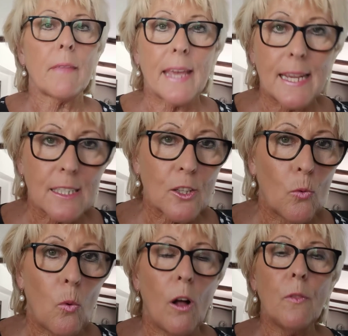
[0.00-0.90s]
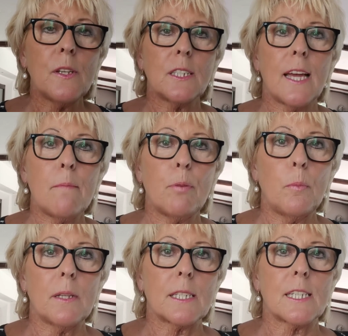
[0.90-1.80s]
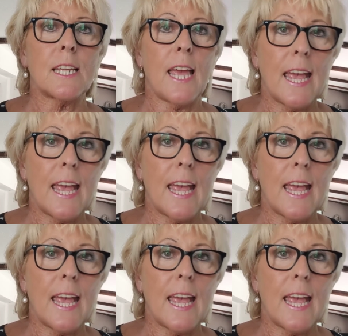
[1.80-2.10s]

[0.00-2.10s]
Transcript: It's the one that's getting publicity,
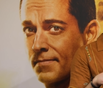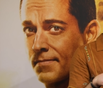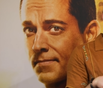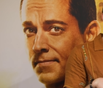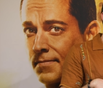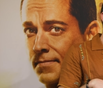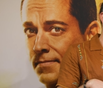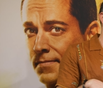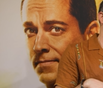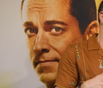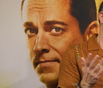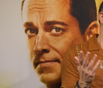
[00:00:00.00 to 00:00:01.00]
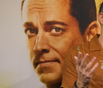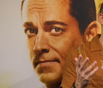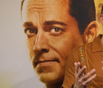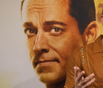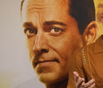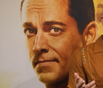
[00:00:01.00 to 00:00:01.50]

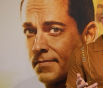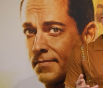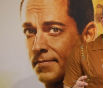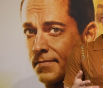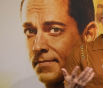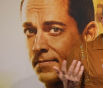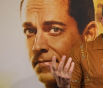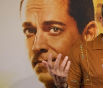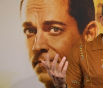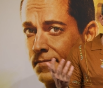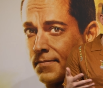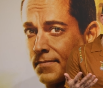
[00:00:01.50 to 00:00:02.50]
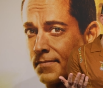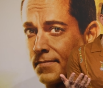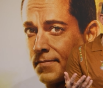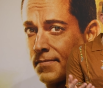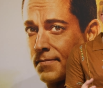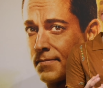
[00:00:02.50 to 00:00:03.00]

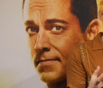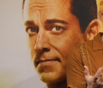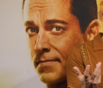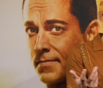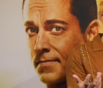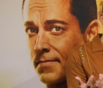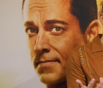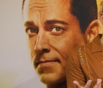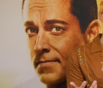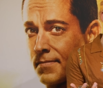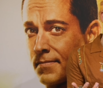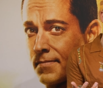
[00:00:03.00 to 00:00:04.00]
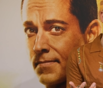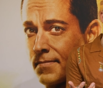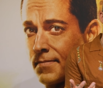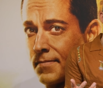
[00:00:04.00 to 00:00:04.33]
(not speaking)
----------------------------------------
Description of the task →
Return the whole listing word for word. Pictures stay out of it.

Response to this task →
[0.00-0.90s]
[0.90-1.80s]
[1.80-2.10s]

[0.00-2.10s]
Transcript: It's the one that's getting publicity,
[00:00:00.00 to 00:00:01.00]
[00:00:01.00 to 00:00:01.50]

[00:00:01.50 to 00:00:02.50]
[00:00:02.50 to 00:00:03.00]

[00:00:03.00 to 00:00:04.00]
[00:00:04.00 to 00:00:04.33]
(not speaking)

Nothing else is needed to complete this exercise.